Les autres réponses sont probablement plus correctes du point de vue de netsec, mais je voulais ajouter que vous devez également vous assurer que l'utilisateur est réellement en mesure de se connecter avec son nouveau mot de passe. Cela rend évident si quelque chose ne va pas, comme le navigateur remplissant automatiquement un ancien mot de passe.
Il empêche également les utilisateurs d'utiliser la réinitialisation du mot de passe comme connexion. Sur l'un de mes comptes, il est plus facile de répondre aux questions de sécurité que de se souvenir du mot de passe, car je dois définir un mot de passe unique chaque fois que je le réinitialise et je ne m'en souviens pas.
Il n'y a qu'une seule raison possible sécurité - pour vous envoyer à la page de connexion, car toutes les anciennes sessions peuvent être invalidées et votre session active actuelle vous avez changé le mot de passe de remplacé automatiquement:
Cela rend l'utilisation de la réinitialisation du mot de passe pour la connexion plus lourde, ce qui vous permet de l'utiliser moins souvent et de le protéger ainsi contre les écoutes et les divulgations accidentelles.
Il y a aussi une raison de convivialité pour vous y envoyer: il s'assure que vous pouvez réellement utiliser le nouveau mot de passe, et tout cache de mot de passe dans le navigateur est mis à jour.
Si les utilisateurs sont autorisés à laisser le navigateur stocker leurs mots de passe, rediriger l'utilisateur vers la page de connexion permettra au navigateur de capturer le nouveau mot de passe sur cette page. Sinon, la prochaine fois que l'utilisateur se connectera au navigateur, il remplira "utilement" le champ de mot de passe avec l'ancien mot de passe - une action qui risque de créer de la confusion si l'utilisateur ne se rend pas compte de ce qui se passe.
C'est très simple si l'on tient compte des contre-mesures de sécurité.

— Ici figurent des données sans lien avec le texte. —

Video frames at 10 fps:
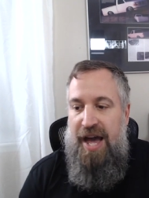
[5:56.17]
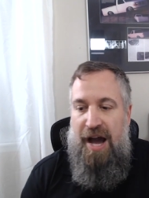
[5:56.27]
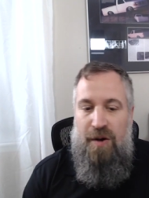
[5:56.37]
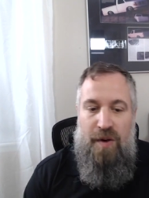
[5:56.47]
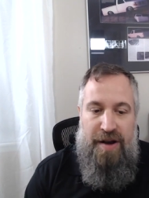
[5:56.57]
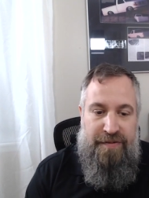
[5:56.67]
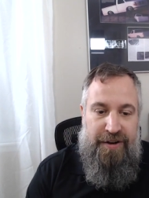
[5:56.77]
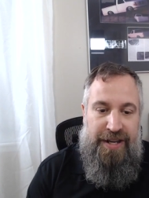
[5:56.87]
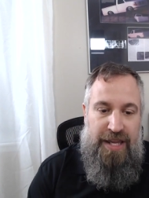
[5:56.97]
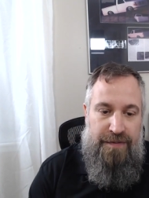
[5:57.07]

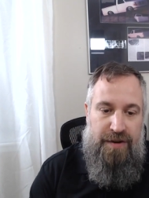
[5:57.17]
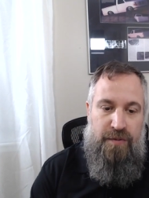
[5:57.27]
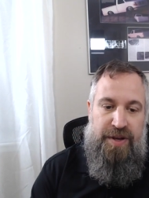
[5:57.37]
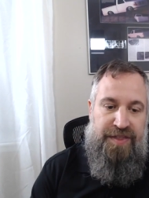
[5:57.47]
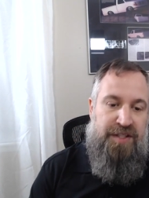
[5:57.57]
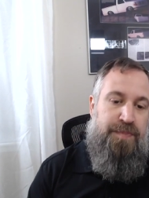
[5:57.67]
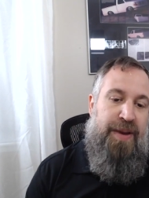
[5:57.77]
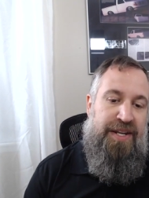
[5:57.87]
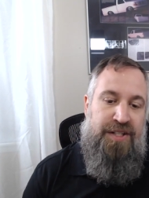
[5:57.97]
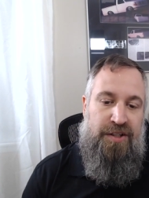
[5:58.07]
However, even with this
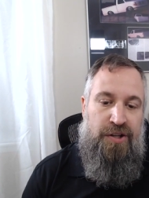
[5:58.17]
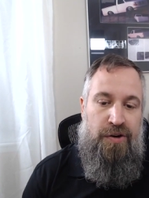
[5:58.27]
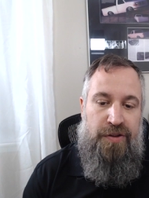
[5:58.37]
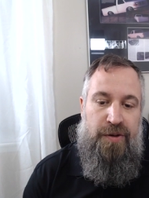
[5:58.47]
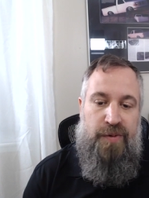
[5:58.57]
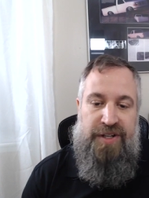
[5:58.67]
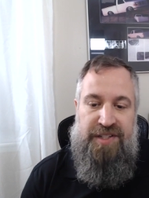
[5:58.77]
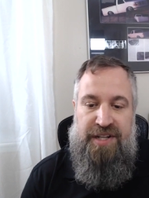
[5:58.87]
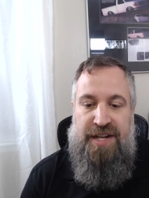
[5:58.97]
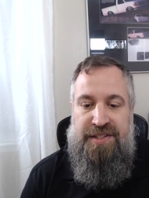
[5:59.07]
basic tune that we're
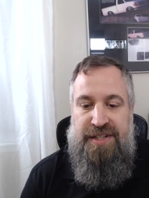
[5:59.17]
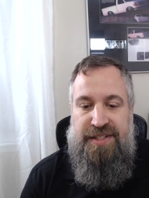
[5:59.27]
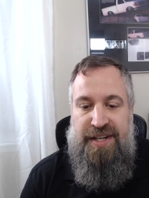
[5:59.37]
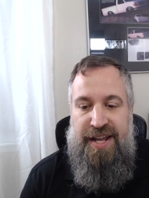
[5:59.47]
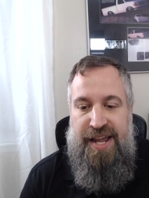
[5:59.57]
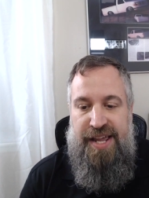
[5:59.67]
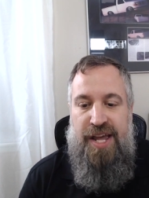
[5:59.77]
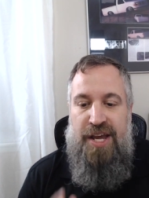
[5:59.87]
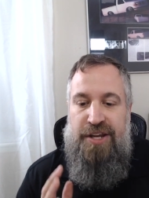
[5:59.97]
discussing today,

Cela invalidera en fait toutes vos sessions actives, ainsi que l'appareil de voleur, qui a créé le problème.
lorsque vous vous connectez à nouveau juste après une réinitialisation du mot de passe
a) vous vous souvenez plus probablement du mot de passe 3 secondes plus tard que 3 jours plus tard.

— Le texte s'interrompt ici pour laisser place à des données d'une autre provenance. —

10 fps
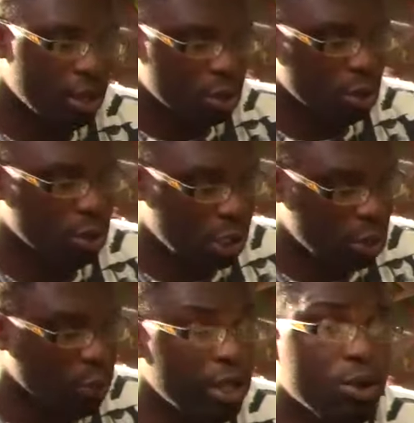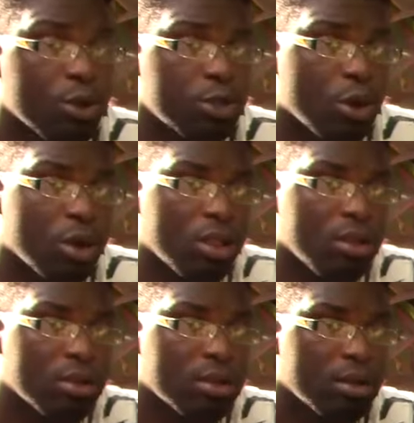So it will grow tall,
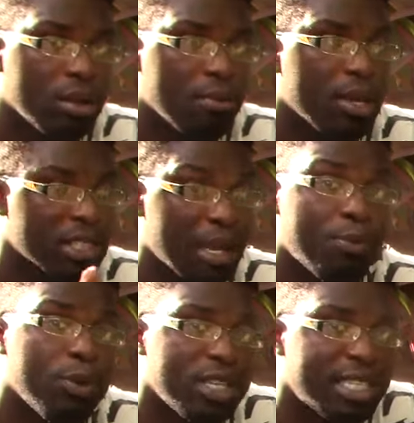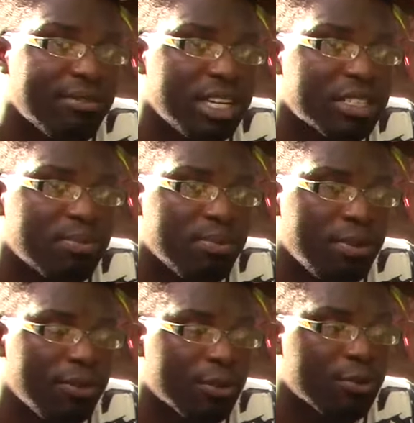because I pruned it 7 days
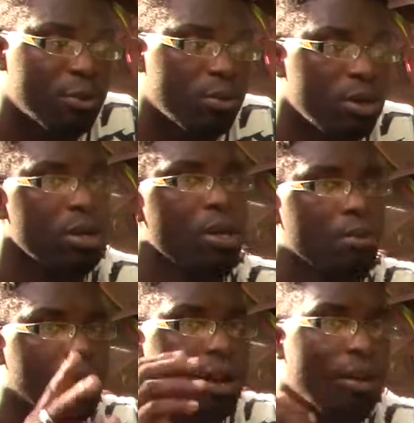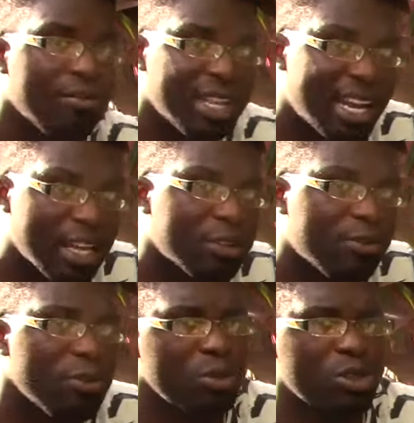before full moon, but on the night of
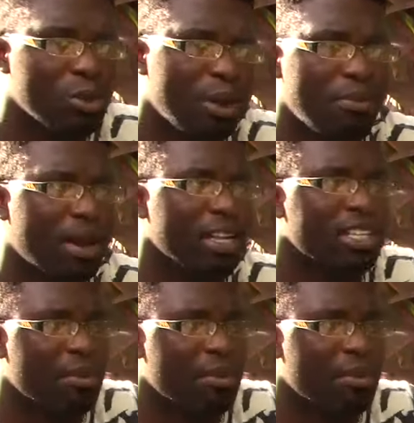full moon, somewhere in March,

b) votre navigateur peut alors demander à l'utilisateur s'il souhaite mettre à jour son mot de passe enregistré avec le nouveau, puis le navigateur s'en souviendra sur la page de connexion.
En plus de fournir un mécanisme simple pour établir une nouvelle session valide, vérifier que le nouveau mot de passe fonctionne et déconnecter les sessions en cours, il y a aussi l'avantage supplémentaire de demander à votre utilisateur d'entrer le mot de passe une troisième fois, ce qui le rend plus facile à mémoriser.
En plus de bon nombre des autres points soulevés ici, il est avantageux de limiter le mécanisme de création de session à un seul point d'entrée du point de vue de la maintenabilité/du renforcement/de l'audit.
Un utilisateur qui réinitialise son mot de passe dans l'état verrouillé ne doit pas nécessairement être traité comme un utilisateur connecté, même après avoir sauté dans les cerceaux d'identité de récupération que vous avez, sinon vous avez une séquence supplémentaire à tester lors de votre audit/test de plume.